Anza, a rural California town, has already installed its first charging station as a result of a new loan program from the California Energy Commission and the Treasurer’s California Pollution Control Financing Authority (CPCFA). Those two entities have partnered with the Anza Electric Cooperative, the local electric utility, to install a charging station at the utility’s HQ. The charging station is the only one in a 35-mile radius of the town. Financing for the project will come from the Pacific Enterprise Bank of Irvine and a $2 million electric vehicle incentive program backed by the California Energy Commission.

No details were provided on the total cost of the loan, which took almost a year to facilitate.

The first-of-its-kind initiative is a response to a 2012 executive order by Governor Jerry Brown that instructed state agencies to collaborate and develop sustainable financing for electric vehicle infrastructure.

“As the first lender to participate in the new program, we look forward to the opportunity it provides us to assist in the placement of electric vehicle charging stations,” said Russ Smith, Pacific Enterprise Bank’s chief credit officer.

California by law is committed to reducing carbon pollution to 40 percent below 1990 levels by 2030. To do that, the state must transition to cars with no tailpipe emissions, serviced by a robust network of charging stations. California needs to increase the number of EV charging stations tenfold by 2020. In order to hit that goal, the state will need to target rural towns like Anza so that electric vehicle drivers can make it from one metropolitan area to the next while being able to charge up along the way.

In a statement, California State Treasurer John Chiang praised the financing and also took a swipe at President Trump who has put fossil fuels at the center of his energy initiative. California, he stressed will continue to “fight to protect the planet at a time when President Trump is trying to make us more dependent than ever on dirty fossil fuels.”

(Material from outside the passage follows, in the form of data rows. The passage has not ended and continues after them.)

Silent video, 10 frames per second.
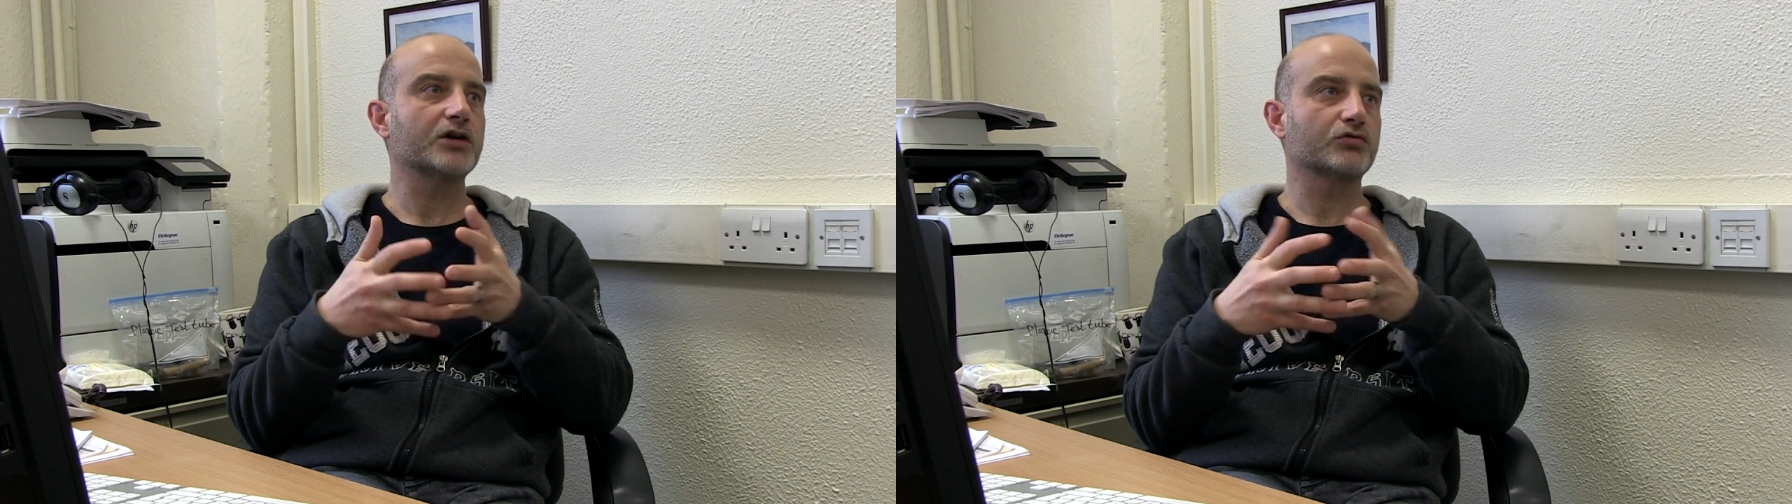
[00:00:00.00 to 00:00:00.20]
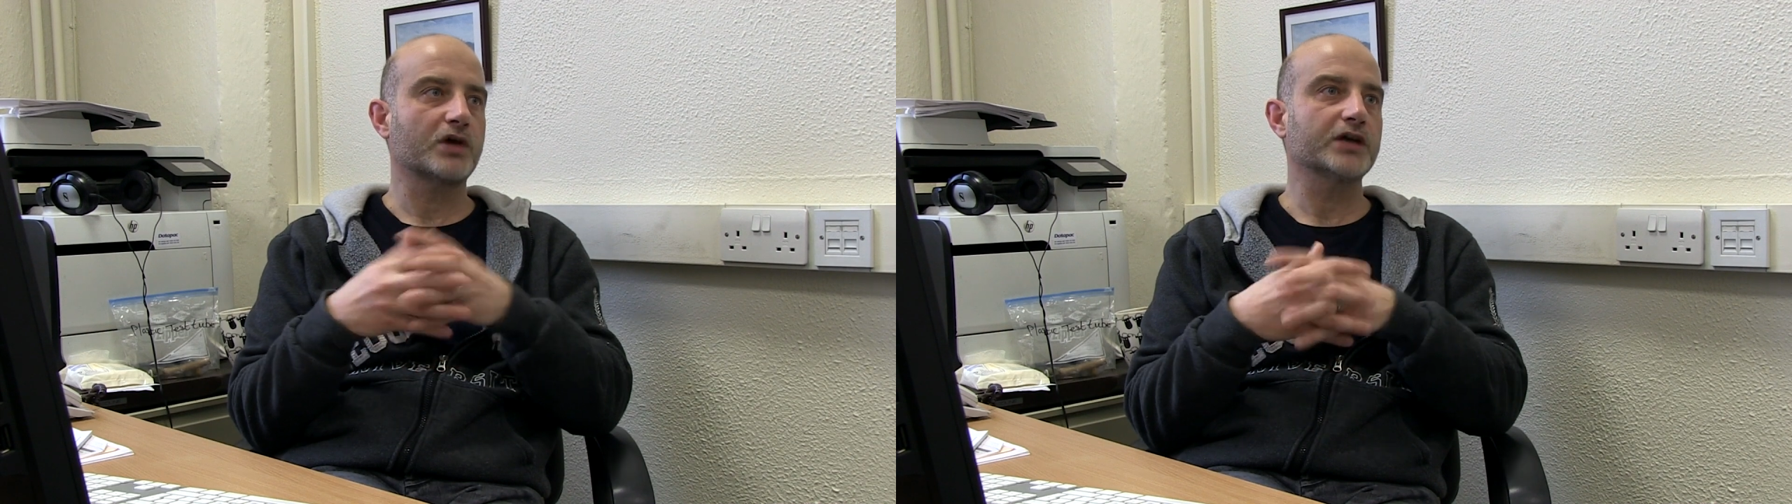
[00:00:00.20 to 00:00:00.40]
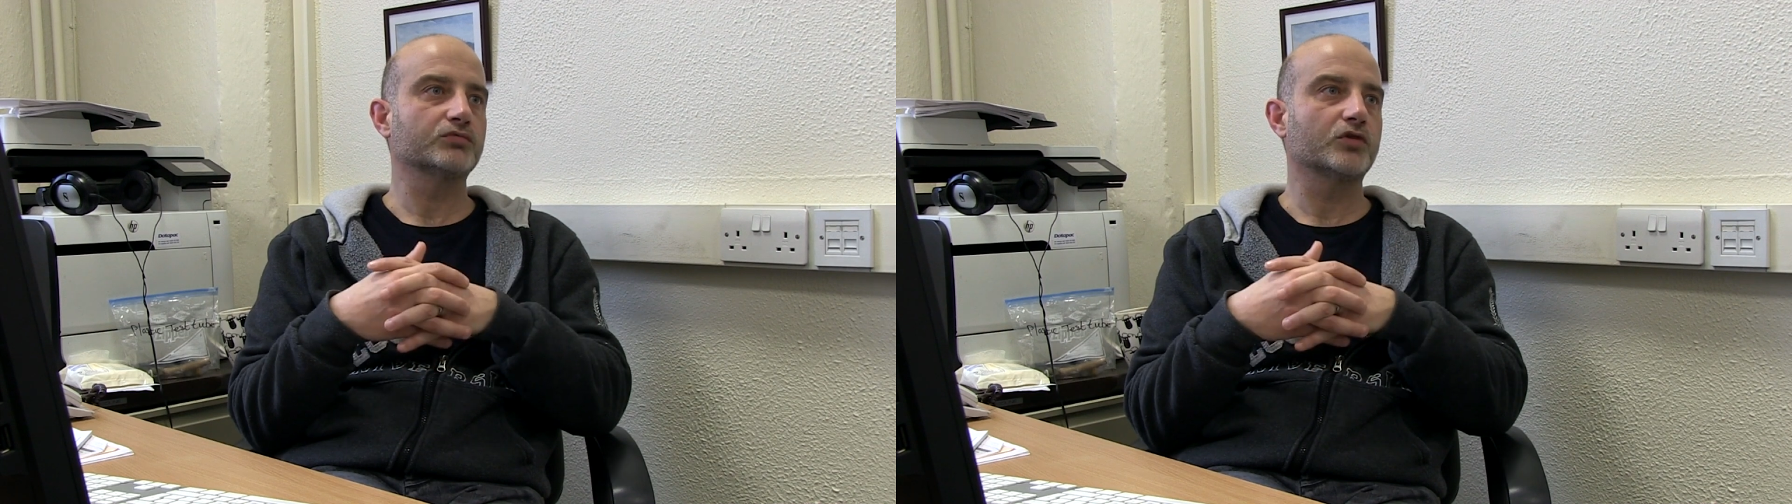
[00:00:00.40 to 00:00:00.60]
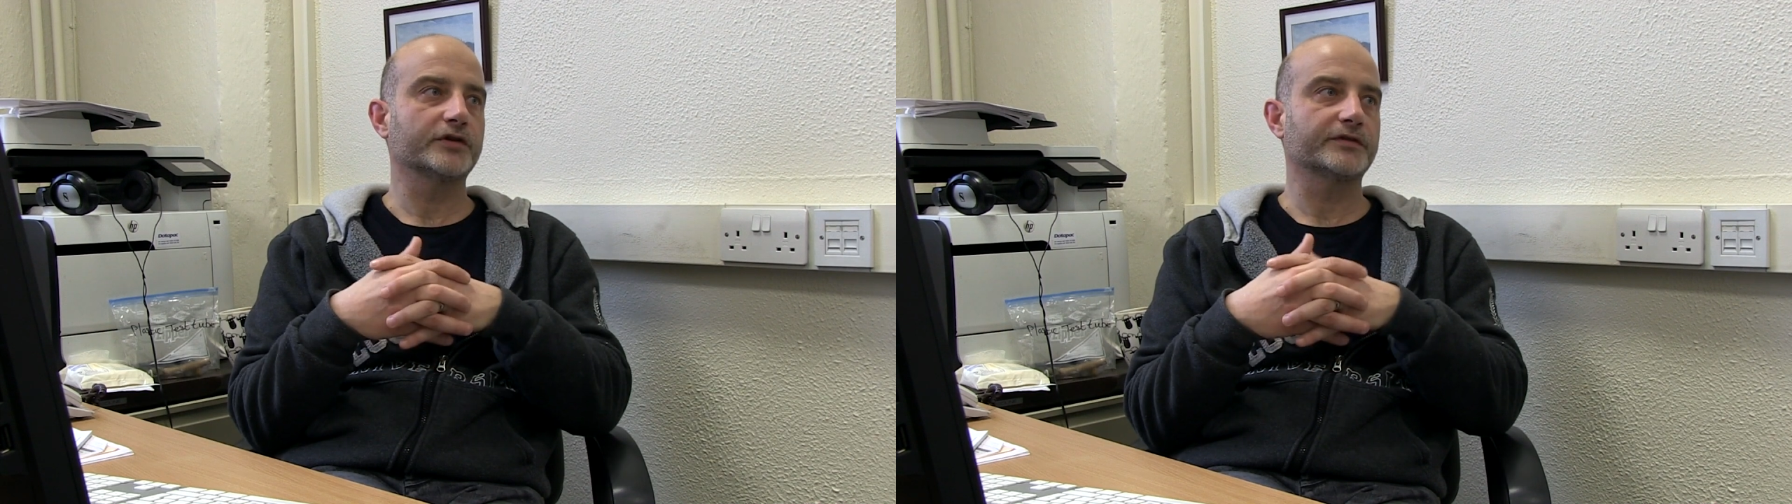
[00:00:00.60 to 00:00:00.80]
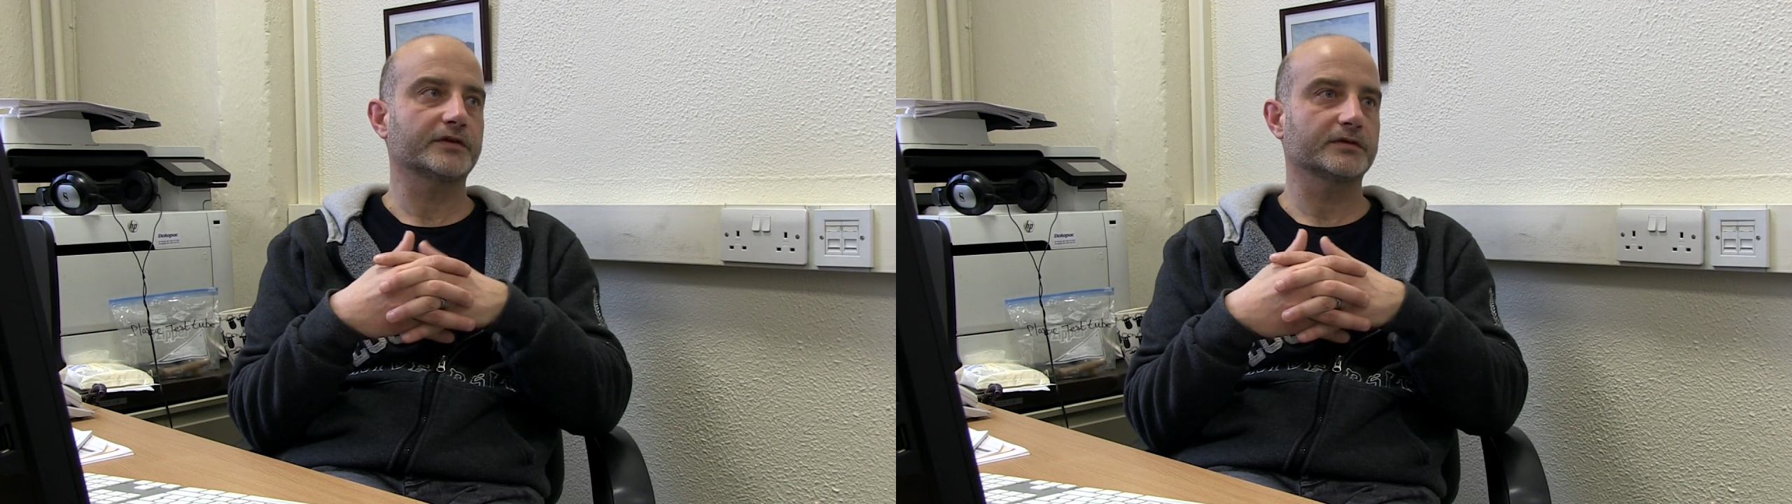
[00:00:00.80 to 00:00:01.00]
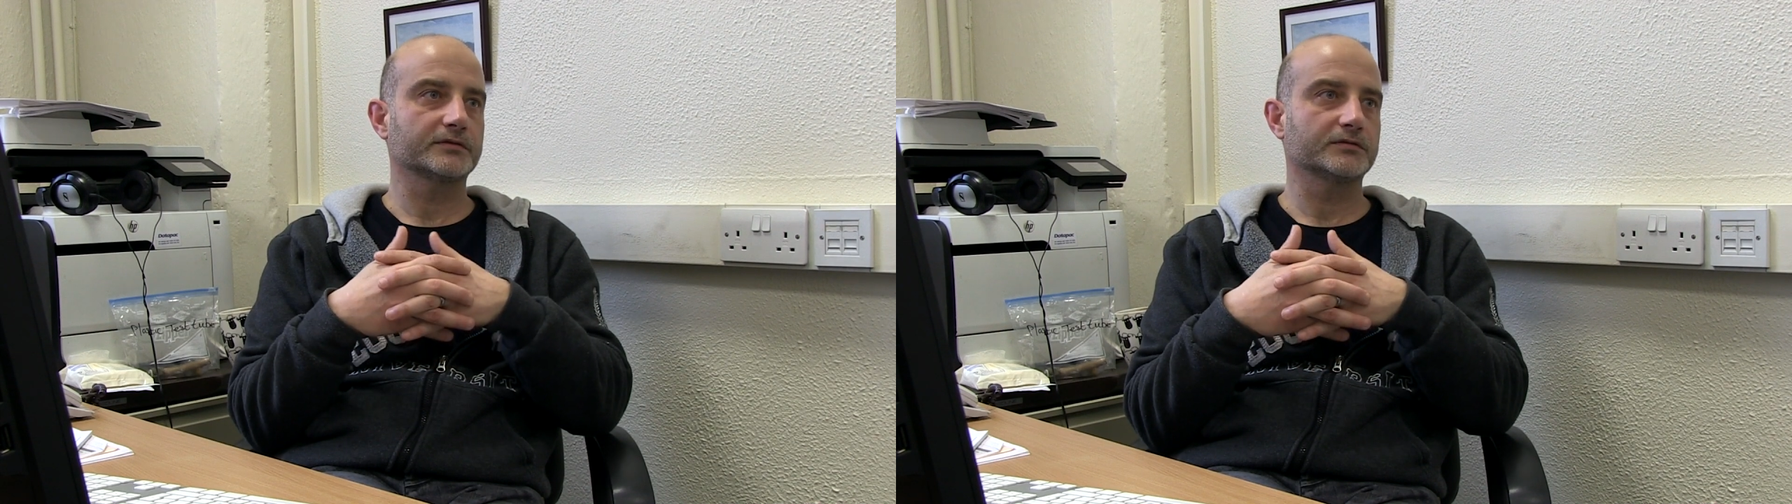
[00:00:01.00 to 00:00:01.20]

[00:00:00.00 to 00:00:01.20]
groundwater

A growing number of Western states are building out networks of electric vehicle charging stations through a combination of federal grants, local financing, and private initiatives.  As CivSource reported in January, Idaho, Utah, and Wyoming will be part of a regional effort backed by a US Department of Energy Grant to create a regional electric vehicle corridor between. The future of similar federal awards remains uncertain in the Trump administration.